# EMP Shield



## ZangLussuria (May 25, 2012)

Didn't know where to put this.
Any thoughts?
https://empshield.com/


----------



## philevans (Mar 2, 2017)

Does it work, how was it tested ?


----------



## zimmy (Aug 17, 2012)

It looks like just a regular transient voltage suppressor that connects into the main 240v line coming into the house. Most EMPs will come in through utility lines which act like antennas and I think some of the voltage spikes will get through and damage electronic equipment. Entry points could be 240v utility lines, telephone lines, solar array power lines, and radio/tv lines.
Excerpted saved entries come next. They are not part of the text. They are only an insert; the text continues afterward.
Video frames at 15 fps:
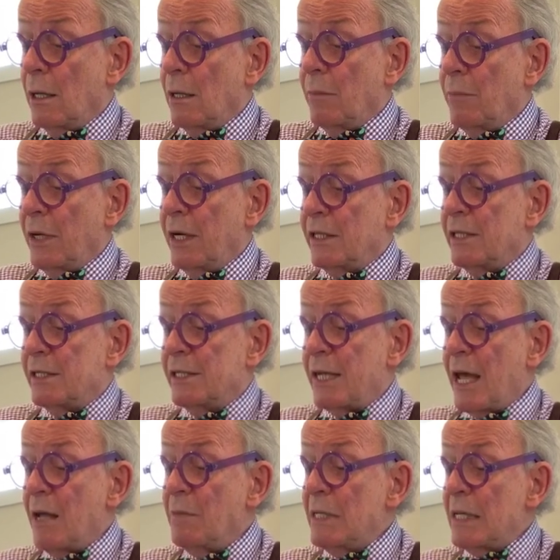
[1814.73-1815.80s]
But at the
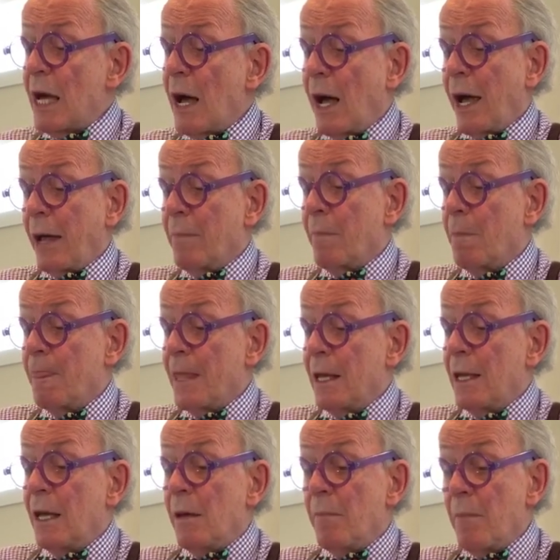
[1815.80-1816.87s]
same time,
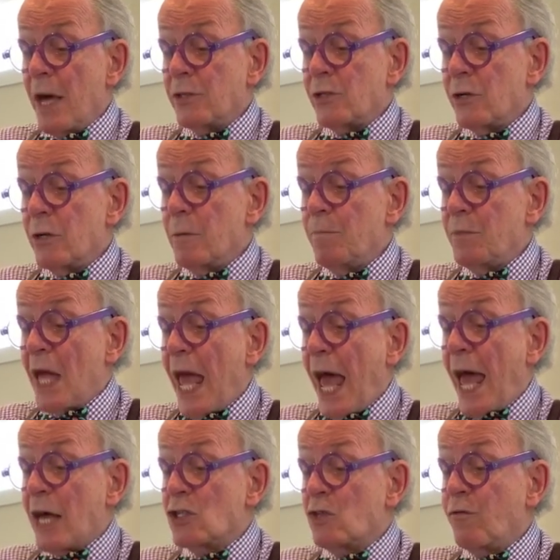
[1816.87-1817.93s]
Messer
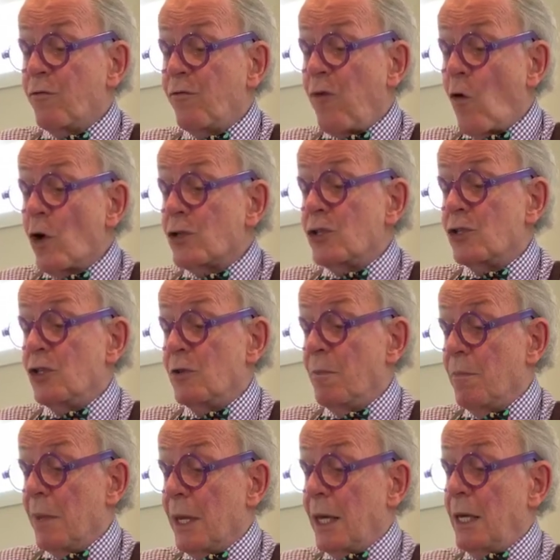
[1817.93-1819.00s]
has forced
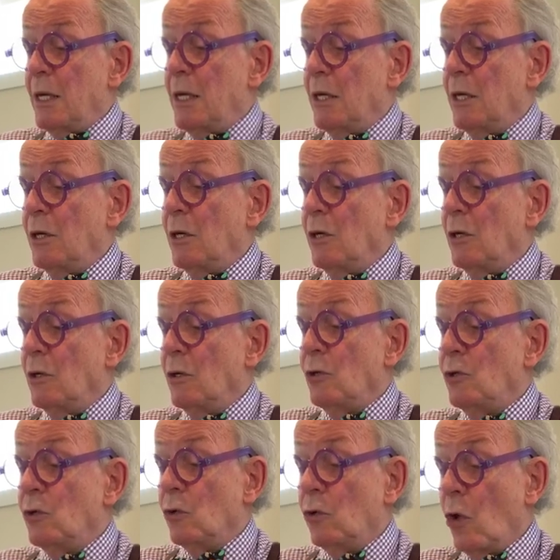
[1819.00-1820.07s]
me
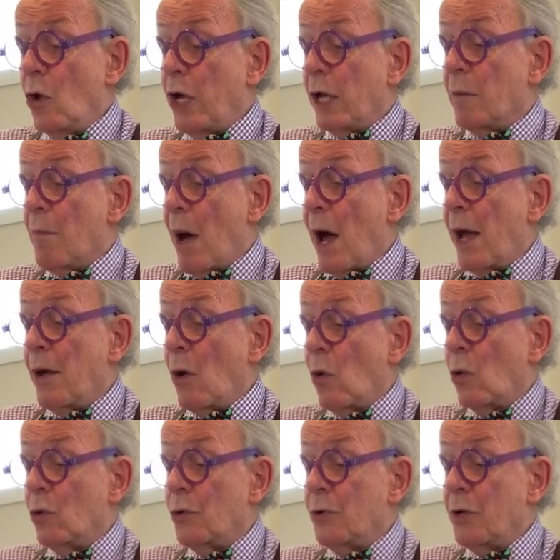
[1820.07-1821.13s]
to look at my
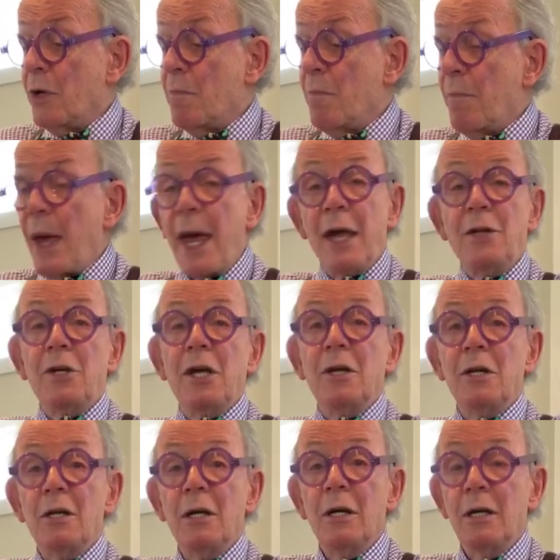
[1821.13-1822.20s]
old companion
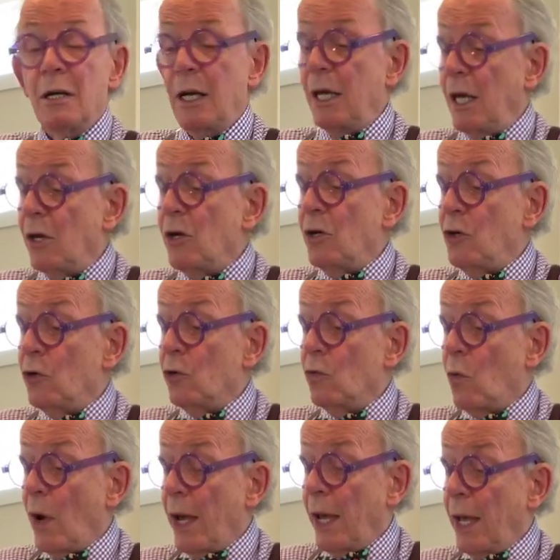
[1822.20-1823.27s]
in a new way.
I think the best bet is to not only protect incoming lines but also branch circuits and disconnect antennas when not used. Pics of some things I bought surplus and internet sales.


----------



## zimmy (Aug 17, 2012)

Do you have your lifeboat ready?


----------



## zimmy (Aug 17, 2012)

I'm three quarters of the way through my life start to finish, so I figured what the heck.


----------



## frankd4 (Oct 22, 2010)

An electronic magnetic pulse is a storm of electrons, carried by any conductive surface and punch through any silicon substrate.
The pulse hit both sides of the device at the same time it will not save a dam thing, what are you going to do to return it after the fact?


----------



## ArizonaHeat (Feb 20, 2018)

It's a good idea to add a transient power strip especially to sensitive electronics (e.g. computer, servers, radiation and magnetic monitoring equipment & etc.).
EMP however is transmitted through the air so you need a device called a Faraday Cage around your important electronics. You can purchase EMP safe bags on the internet but you can make them a lot cheaper by simply purchasing heavy duty foil-coated Mylar bags. I found resealable ones in different sizes on eBay to store my cell phone, 2-way radios, Geiger counter & etc. For the big stuff you can use a metal garbage can with a tight fitting lid.
JMHO


----------